Poems and Texts

from DISTANCE DECAY by Cathy Eisenhower

from Distance Decay

When you are not raging me, I am not considering not raging you.

From want of speechlessness and also from being in it.

What my structure is is this loom toward analysis.

If staring wild at vector shadows launched from a live source of mouth light
can extract loving heads that nuzzle from inside the body walls,
then what else could it possibly fucking want.

Whose mind has entered a man as hands full of diffident countries, font-shaped.

It holds lament patiently in its arrows.

This is the way we eyes clear the entering.

But the more I make of force as peer, the stranger I am dreamt.

That I belong to it of body-colored ink, a mineral year.

I try to be discursive.
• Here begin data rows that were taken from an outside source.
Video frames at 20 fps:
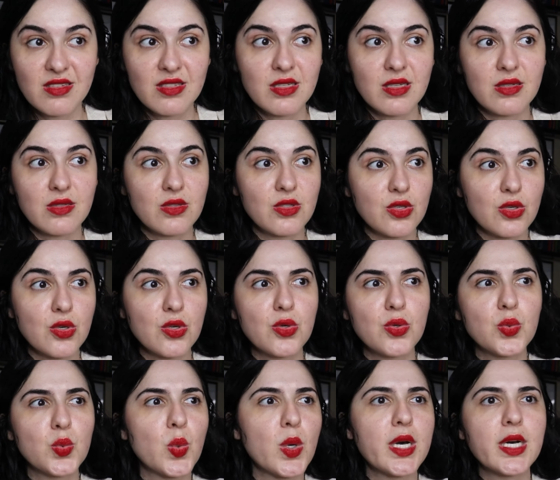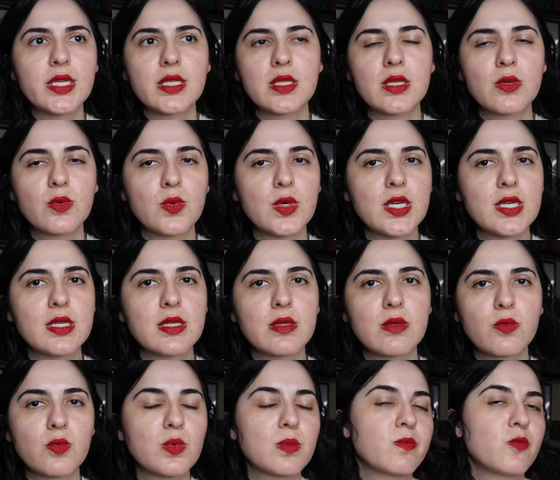to do what
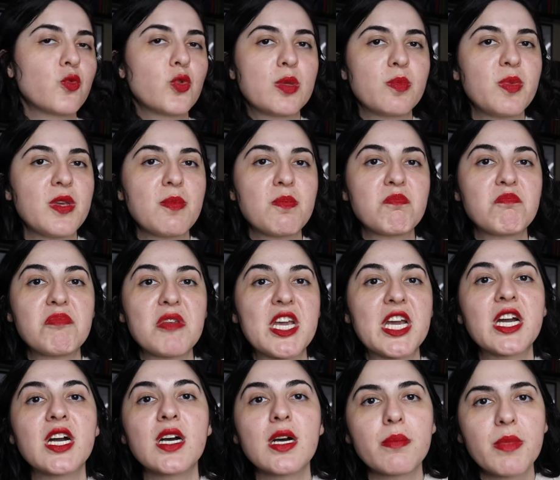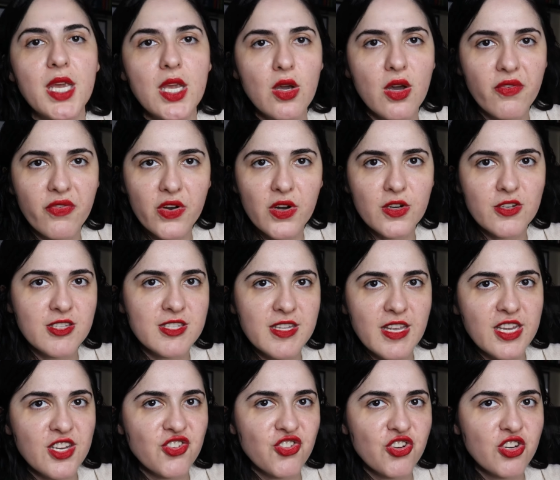would be becoming of her
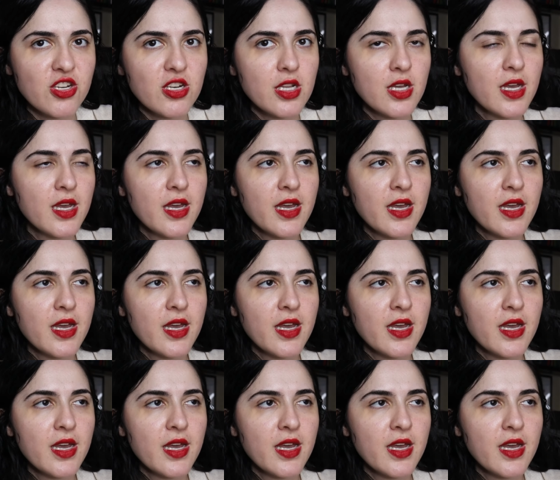station,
Miraculous.

Cathy Eisenhower

Cathy Eisenhower lives and works as a therapist in Washington, DC, and is the author of distance decay (Ugly Duckling Presse, 2015), Language of the Dog-heads (Phylum 2001), clearing without reversal (Edge 2008), and would with and (Roof 2009). She is co-translating the selected poems of Argentine poet Diana Bellessi and co-curated the In Your Ear Reading Series for several years. Her work has recently appeared in The Recluse, Aufgabe, West Wind Review, The Brooklyn Rail, and Fence.